■ Requirement
If pictures appear among the lines below, leave them out while you return exactly the lines from the one with "[00:00:07.60]" through the one with "[00:00:12.90]".

[[ Supplied information open ]]

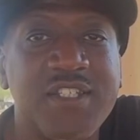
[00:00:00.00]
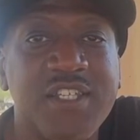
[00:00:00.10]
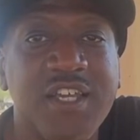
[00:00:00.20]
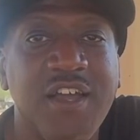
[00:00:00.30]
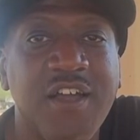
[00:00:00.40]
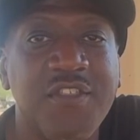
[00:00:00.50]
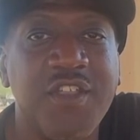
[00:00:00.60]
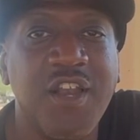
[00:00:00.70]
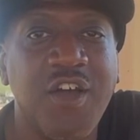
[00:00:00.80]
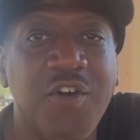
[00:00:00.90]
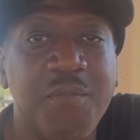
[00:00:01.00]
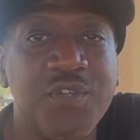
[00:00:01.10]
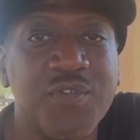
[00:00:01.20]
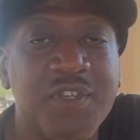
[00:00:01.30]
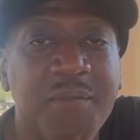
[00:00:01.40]
the load
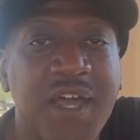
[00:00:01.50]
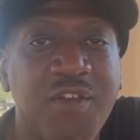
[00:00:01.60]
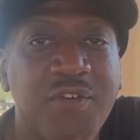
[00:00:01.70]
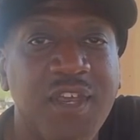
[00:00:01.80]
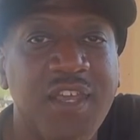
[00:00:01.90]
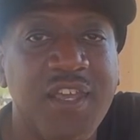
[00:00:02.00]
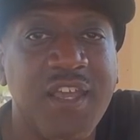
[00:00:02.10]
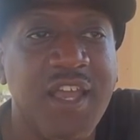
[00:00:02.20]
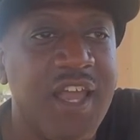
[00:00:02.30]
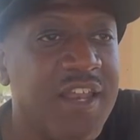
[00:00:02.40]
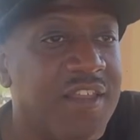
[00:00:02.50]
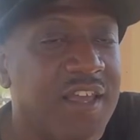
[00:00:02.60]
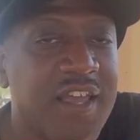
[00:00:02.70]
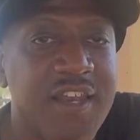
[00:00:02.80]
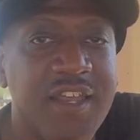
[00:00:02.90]
between the battery and
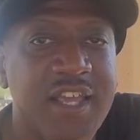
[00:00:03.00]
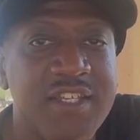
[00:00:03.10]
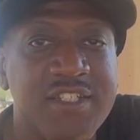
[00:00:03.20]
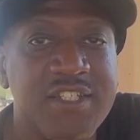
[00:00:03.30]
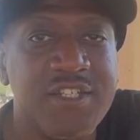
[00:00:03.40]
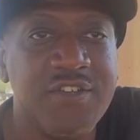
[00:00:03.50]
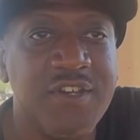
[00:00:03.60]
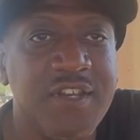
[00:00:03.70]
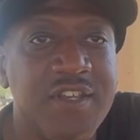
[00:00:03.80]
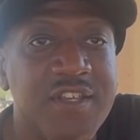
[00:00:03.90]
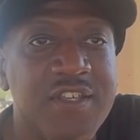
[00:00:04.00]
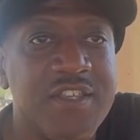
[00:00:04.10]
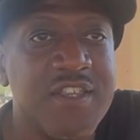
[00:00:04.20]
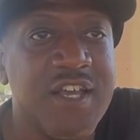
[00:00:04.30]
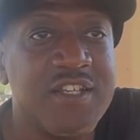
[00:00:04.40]
the AC unit.
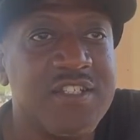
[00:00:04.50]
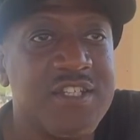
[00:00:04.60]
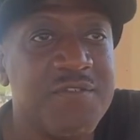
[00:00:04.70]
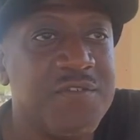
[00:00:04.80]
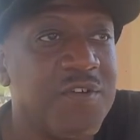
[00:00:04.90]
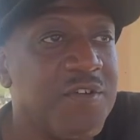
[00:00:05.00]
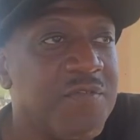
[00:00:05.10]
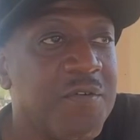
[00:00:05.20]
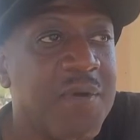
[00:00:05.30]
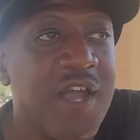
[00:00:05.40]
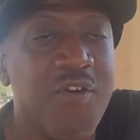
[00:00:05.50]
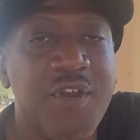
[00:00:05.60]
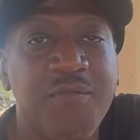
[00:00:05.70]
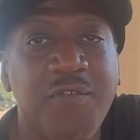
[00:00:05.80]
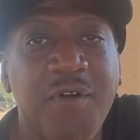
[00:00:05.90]
Thus, if you're
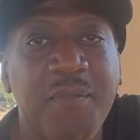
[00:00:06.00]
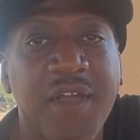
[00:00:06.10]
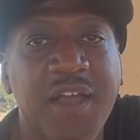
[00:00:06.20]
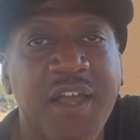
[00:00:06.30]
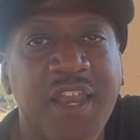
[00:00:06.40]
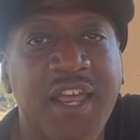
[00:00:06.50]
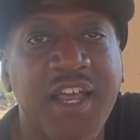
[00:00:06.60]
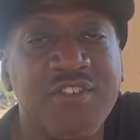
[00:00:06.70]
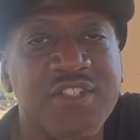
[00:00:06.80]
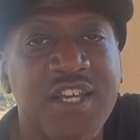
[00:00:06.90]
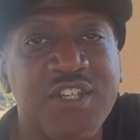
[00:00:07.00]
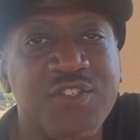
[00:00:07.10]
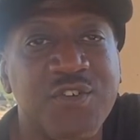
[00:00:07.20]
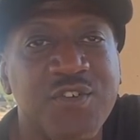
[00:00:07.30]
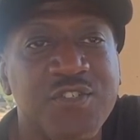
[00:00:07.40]
powering from an outside
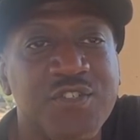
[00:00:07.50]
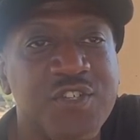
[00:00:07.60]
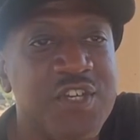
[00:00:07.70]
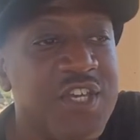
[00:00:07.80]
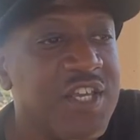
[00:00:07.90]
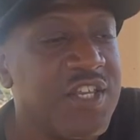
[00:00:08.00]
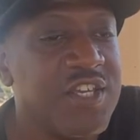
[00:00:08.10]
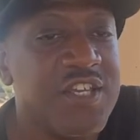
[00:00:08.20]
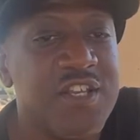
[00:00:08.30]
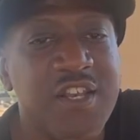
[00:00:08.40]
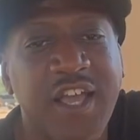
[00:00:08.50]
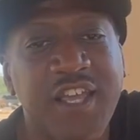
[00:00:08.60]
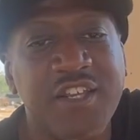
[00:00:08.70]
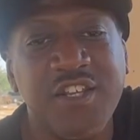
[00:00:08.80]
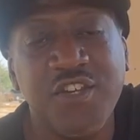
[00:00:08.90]
source,
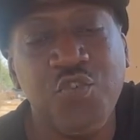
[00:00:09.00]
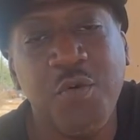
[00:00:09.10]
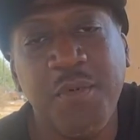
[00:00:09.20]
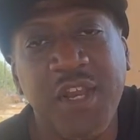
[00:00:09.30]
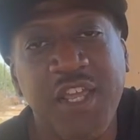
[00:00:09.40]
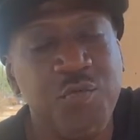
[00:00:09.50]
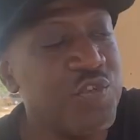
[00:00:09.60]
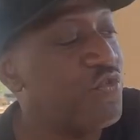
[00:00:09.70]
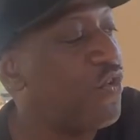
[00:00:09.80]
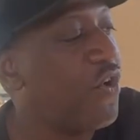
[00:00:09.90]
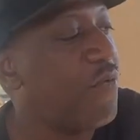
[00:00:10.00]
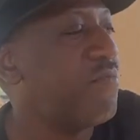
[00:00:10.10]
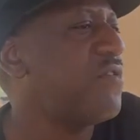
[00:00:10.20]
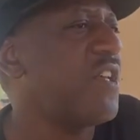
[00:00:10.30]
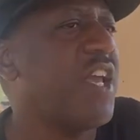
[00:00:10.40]
like, normally it would draw,
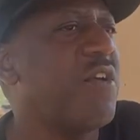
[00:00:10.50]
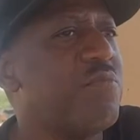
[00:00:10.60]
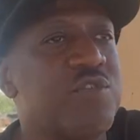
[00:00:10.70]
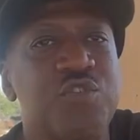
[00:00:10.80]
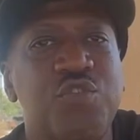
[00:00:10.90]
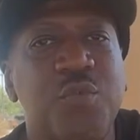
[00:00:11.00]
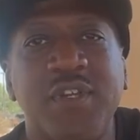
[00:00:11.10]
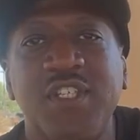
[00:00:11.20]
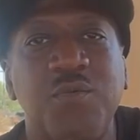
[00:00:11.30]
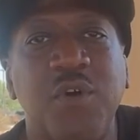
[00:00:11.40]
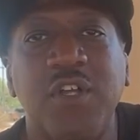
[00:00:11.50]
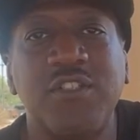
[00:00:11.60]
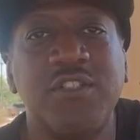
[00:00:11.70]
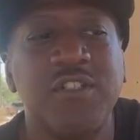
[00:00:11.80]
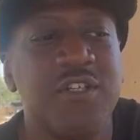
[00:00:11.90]
say, 220
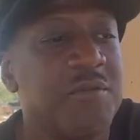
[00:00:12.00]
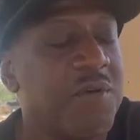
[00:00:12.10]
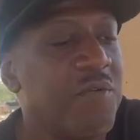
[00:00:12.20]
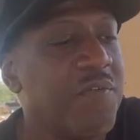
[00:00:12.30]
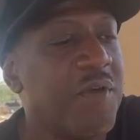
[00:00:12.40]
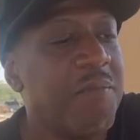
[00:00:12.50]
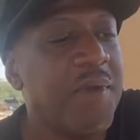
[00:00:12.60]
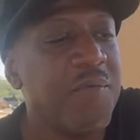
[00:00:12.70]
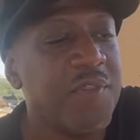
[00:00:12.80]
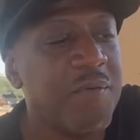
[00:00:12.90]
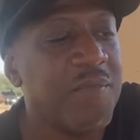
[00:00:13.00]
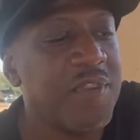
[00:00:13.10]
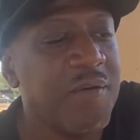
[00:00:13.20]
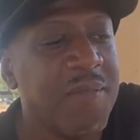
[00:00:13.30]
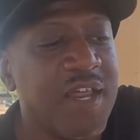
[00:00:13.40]
watts, but with
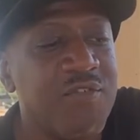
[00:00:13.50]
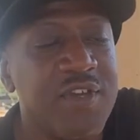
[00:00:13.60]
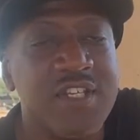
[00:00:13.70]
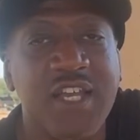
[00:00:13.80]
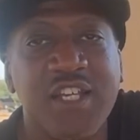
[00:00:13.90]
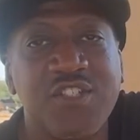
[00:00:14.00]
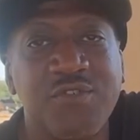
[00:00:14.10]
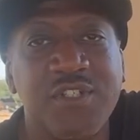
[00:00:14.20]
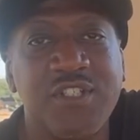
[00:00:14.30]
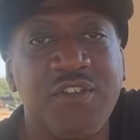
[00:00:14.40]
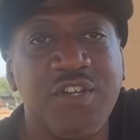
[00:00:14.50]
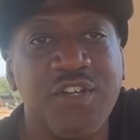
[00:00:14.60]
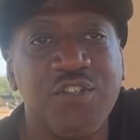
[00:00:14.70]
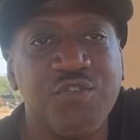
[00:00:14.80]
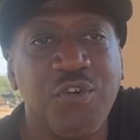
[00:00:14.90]
the battery attached to it, it's only
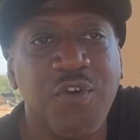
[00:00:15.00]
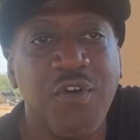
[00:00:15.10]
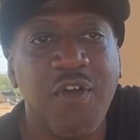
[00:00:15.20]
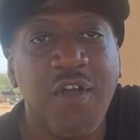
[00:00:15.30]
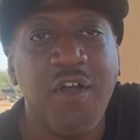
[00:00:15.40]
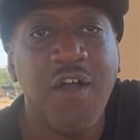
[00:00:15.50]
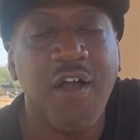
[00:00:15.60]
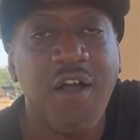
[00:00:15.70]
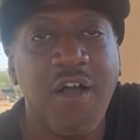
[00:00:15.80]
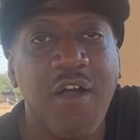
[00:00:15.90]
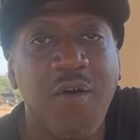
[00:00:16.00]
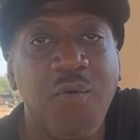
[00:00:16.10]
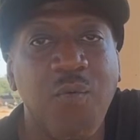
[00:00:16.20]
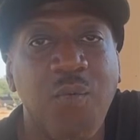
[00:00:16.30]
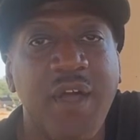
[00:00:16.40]
going to draw
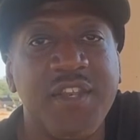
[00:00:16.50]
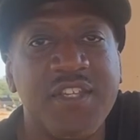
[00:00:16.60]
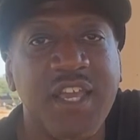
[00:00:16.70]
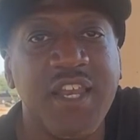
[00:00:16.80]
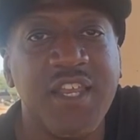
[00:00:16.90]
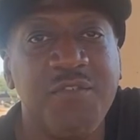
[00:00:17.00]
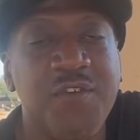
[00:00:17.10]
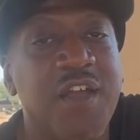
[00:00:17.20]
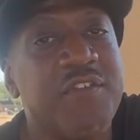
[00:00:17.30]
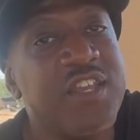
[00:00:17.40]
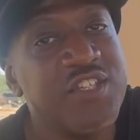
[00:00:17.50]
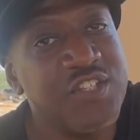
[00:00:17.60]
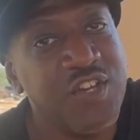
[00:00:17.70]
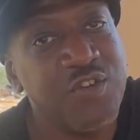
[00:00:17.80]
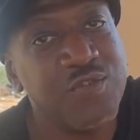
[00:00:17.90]
110 if you have an
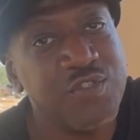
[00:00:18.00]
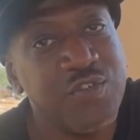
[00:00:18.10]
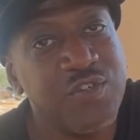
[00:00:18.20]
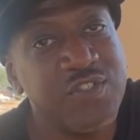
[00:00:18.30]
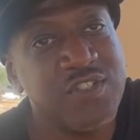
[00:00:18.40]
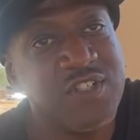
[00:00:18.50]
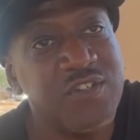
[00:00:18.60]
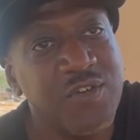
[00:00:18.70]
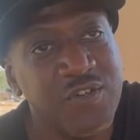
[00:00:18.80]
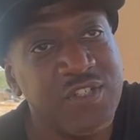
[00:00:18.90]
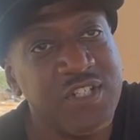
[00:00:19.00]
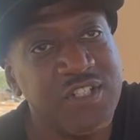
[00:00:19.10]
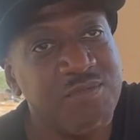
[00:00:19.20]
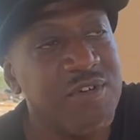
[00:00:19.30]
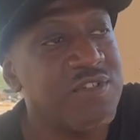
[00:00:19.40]
external source hooked in
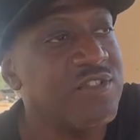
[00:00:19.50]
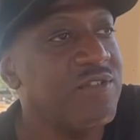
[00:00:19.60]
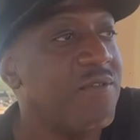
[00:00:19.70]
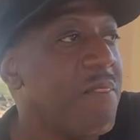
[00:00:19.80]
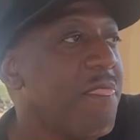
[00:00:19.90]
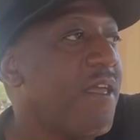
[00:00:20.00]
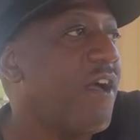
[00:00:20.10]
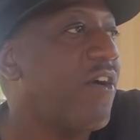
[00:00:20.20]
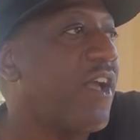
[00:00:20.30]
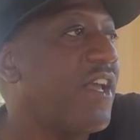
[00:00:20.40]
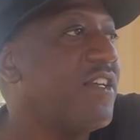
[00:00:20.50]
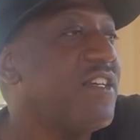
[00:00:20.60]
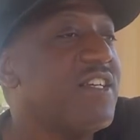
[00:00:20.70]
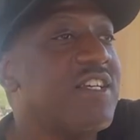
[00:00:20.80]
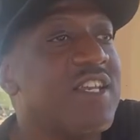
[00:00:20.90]
as well too. Okay,
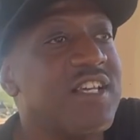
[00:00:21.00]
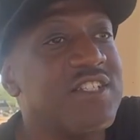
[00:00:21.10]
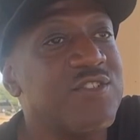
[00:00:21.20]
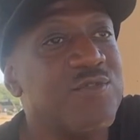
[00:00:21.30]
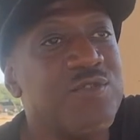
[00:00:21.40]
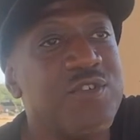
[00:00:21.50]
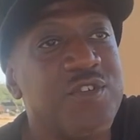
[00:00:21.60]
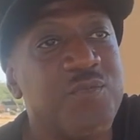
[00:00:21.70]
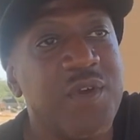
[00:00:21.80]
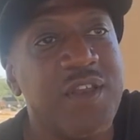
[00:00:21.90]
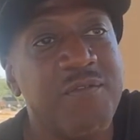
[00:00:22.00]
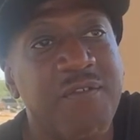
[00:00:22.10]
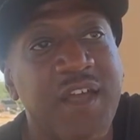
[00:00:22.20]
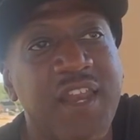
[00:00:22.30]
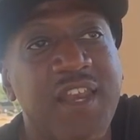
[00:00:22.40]
that's all good and well and
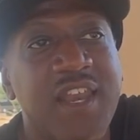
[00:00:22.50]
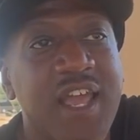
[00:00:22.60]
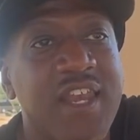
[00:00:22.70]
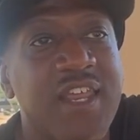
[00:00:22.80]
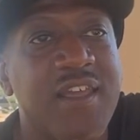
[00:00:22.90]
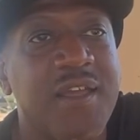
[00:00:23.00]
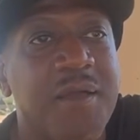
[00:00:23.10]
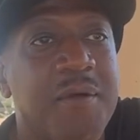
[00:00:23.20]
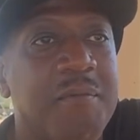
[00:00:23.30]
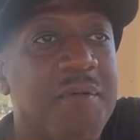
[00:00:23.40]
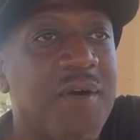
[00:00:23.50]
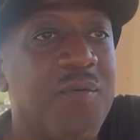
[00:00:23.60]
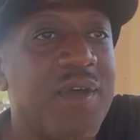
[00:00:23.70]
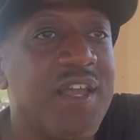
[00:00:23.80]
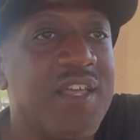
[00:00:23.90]
fine and dandy, but
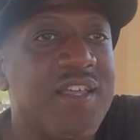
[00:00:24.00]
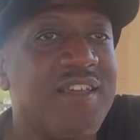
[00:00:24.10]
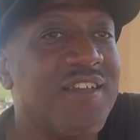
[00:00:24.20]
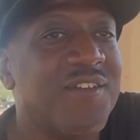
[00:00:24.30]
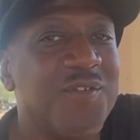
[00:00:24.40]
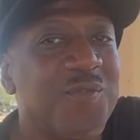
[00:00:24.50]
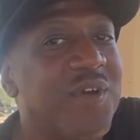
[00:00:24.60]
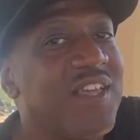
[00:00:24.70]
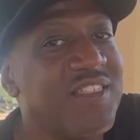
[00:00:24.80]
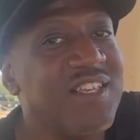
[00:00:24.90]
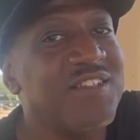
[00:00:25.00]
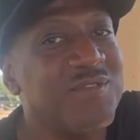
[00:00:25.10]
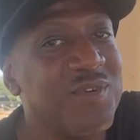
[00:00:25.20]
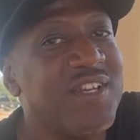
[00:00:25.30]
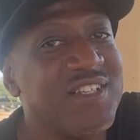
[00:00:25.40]
where
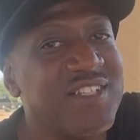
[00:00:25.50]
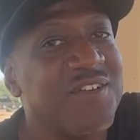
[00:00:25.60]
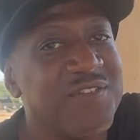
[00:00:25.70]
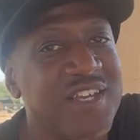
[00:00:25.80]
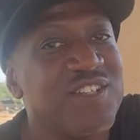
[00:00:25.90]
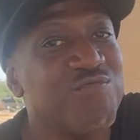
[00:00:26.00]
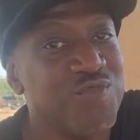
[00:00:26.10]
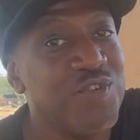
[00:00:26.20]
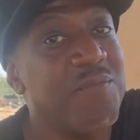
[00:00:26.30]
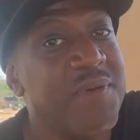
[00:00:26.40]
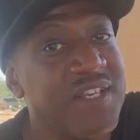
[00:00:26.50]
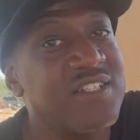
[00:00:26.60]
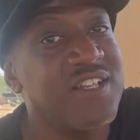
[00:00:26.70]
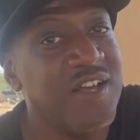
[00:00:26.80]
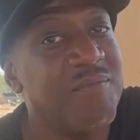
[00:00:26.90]
where stuff gets real
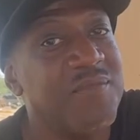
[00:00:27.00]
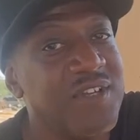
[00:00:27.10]
messed up,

[[ Supplied information closed ]]

■ Written answer
[00:00:07.60]
[00:00:07.70]
[00:00:07.80]
[00:00:07.90]
[00:00:08.00]
[00:00:08.10]
[00:00:08.20]
[00:00:08.30]
[00:00:08.40]
[00:00:08.50]
[00:00:08.60]
[00:00:08.70]
[00:00:08.80]
[00:00:08.90]
source,
[00:00:09.00]
[00:00:09.10]
[00:00:09.20]
[00:00:09.30]
[00:00:09.40]
[00:00:09.50]
[00:00:09.60]
[00:00:09.70]
[00:00:09.80]
[00:00:09.90]
[00:00:10.00]
[00:00:10.10]
[00:00:10.20]
[00:00:10.30]
[00:00:10.40]
like, normally it would draw,
[00:00:10.50]
[00:00:10.60]
[00:00:10.70]
[00:00:10.80]
[00:00:10.90]
[00:00:11.00]
[00:00:11.10]
[00:00:11.20]
[00:00:11.30]
[00:00:11.40]
[00:00:11.50]
[00:00:11.60]
[00:00:11.70]
[00:00:11.80]
[00:00:11.90]
say, 220
[00:00:12.00]
[00:00:12.10]
[00:00:12.20]
[00:00:12.30]
[00:00:12.40]
[00:00:12.50]
[00:00:12.60]
[00:00:12.70]
[00:00:12.80]
[00:00:12.90]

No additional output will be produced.